Material to process ->
•••••

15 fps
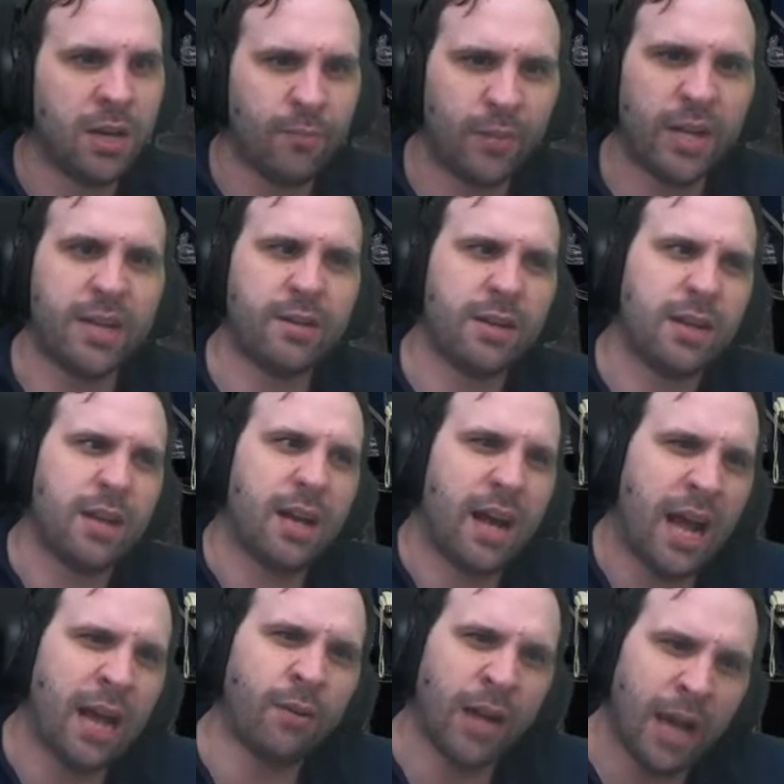but
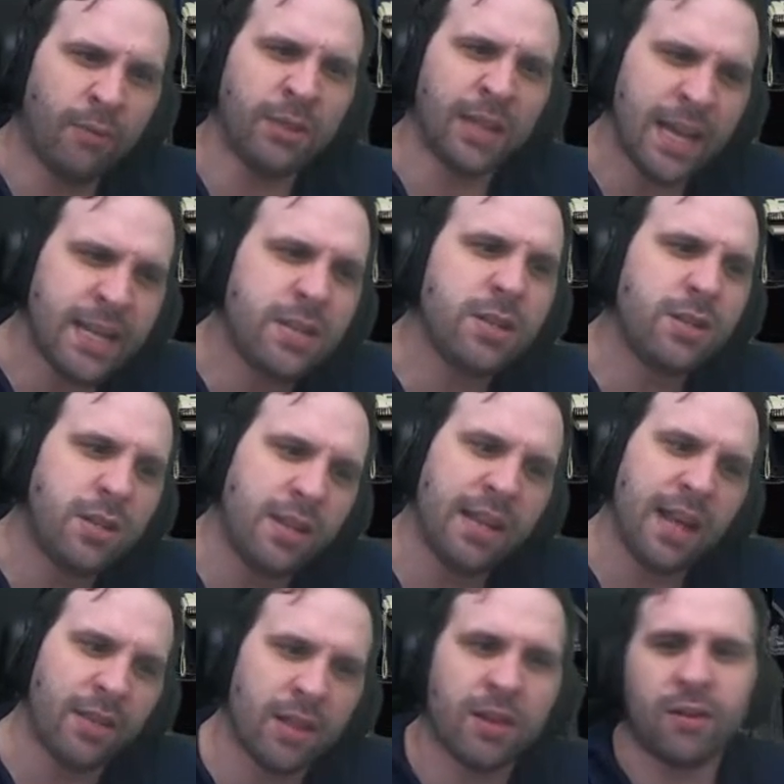I, I would like to,
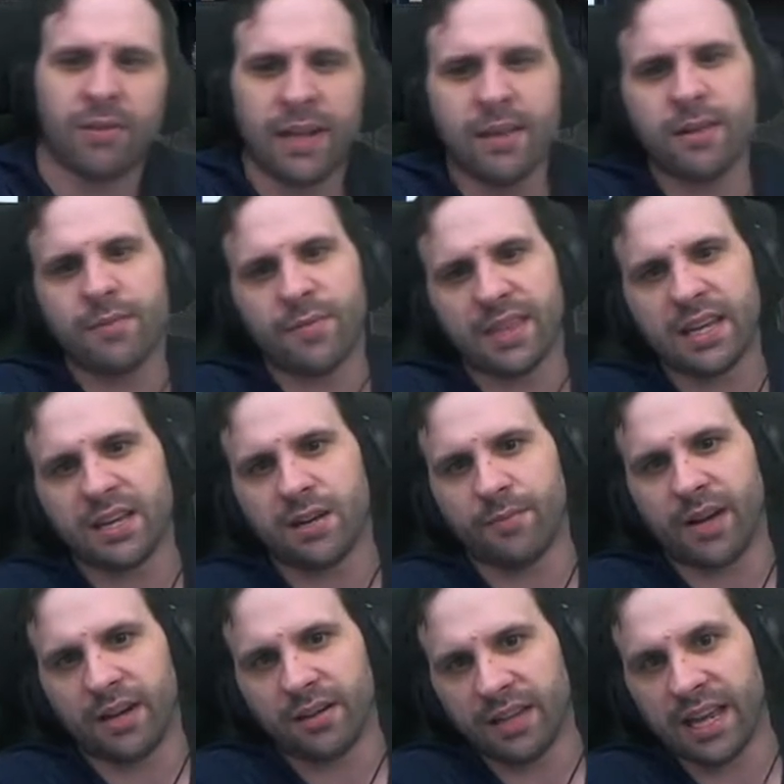you know, now that I'm thinking
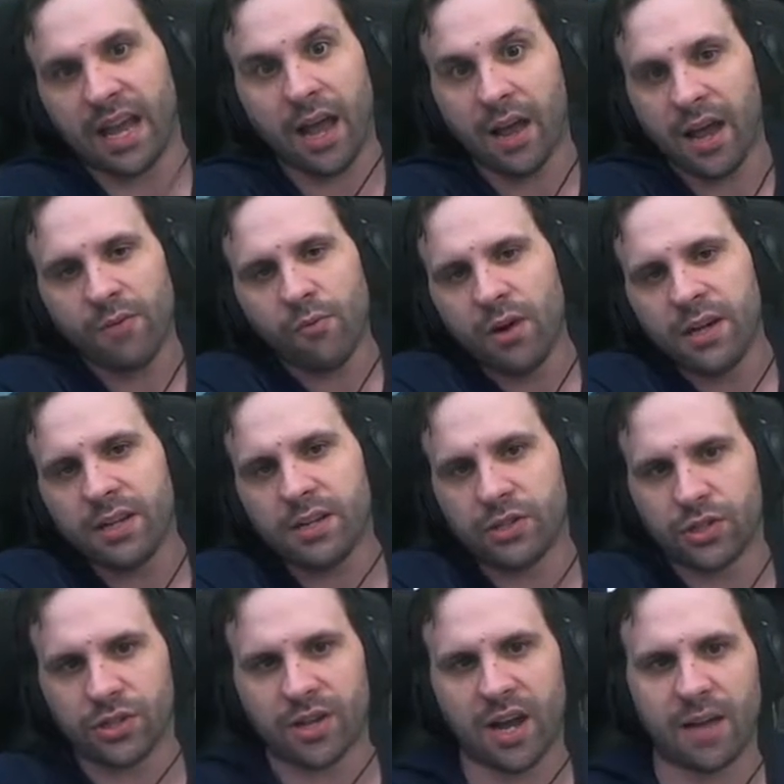about it, like I, I wanted to
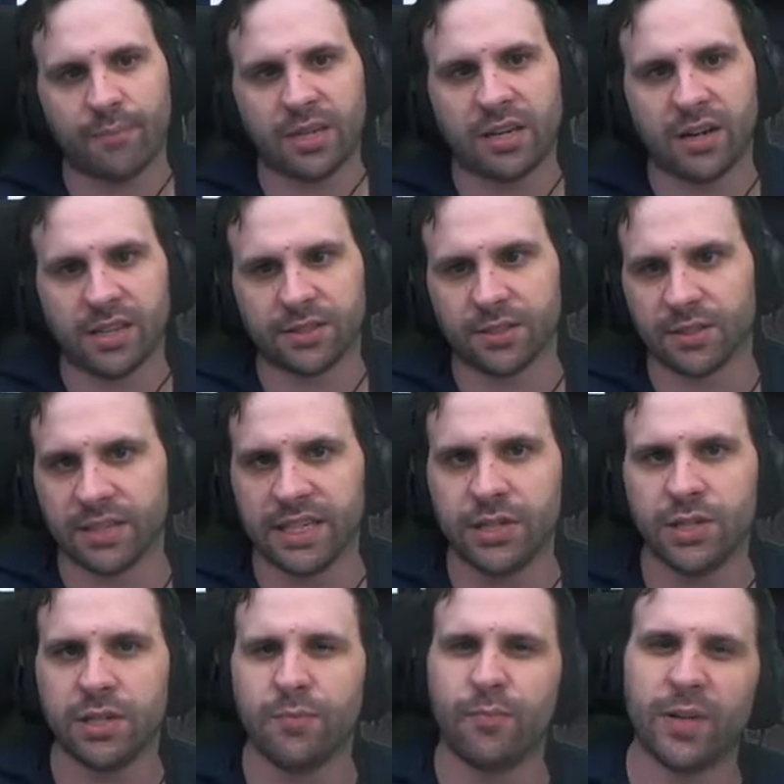just copy
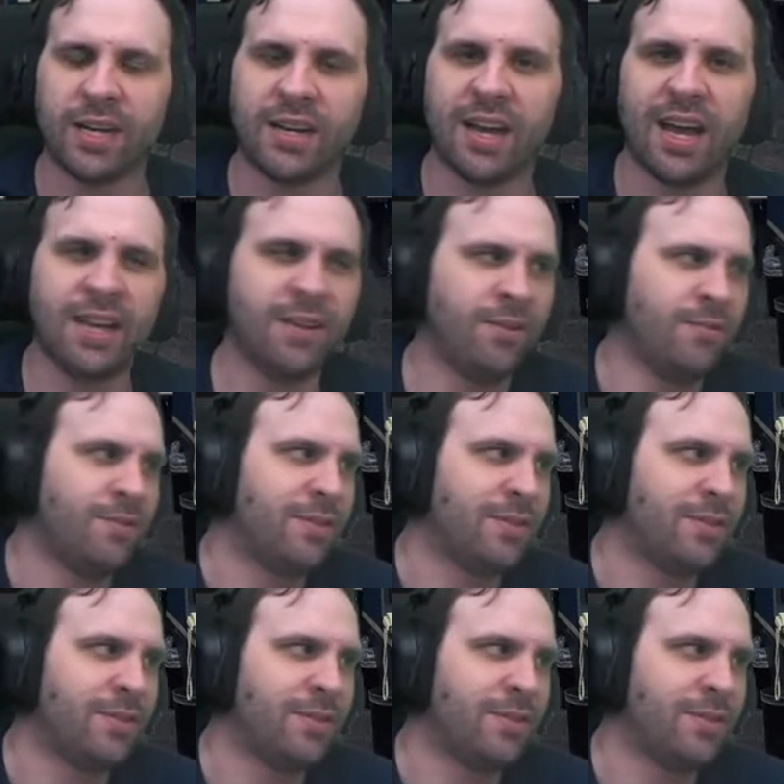Constellation, but I don't.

•••••

Would you restate word for word only the lines from the one containing "about it, like I, I wanted to" to the final line of the material, both ends included, without any pictures?

Solution for this problem ->
about it, like I, I wanted to
just copy
Constellation, but I don't.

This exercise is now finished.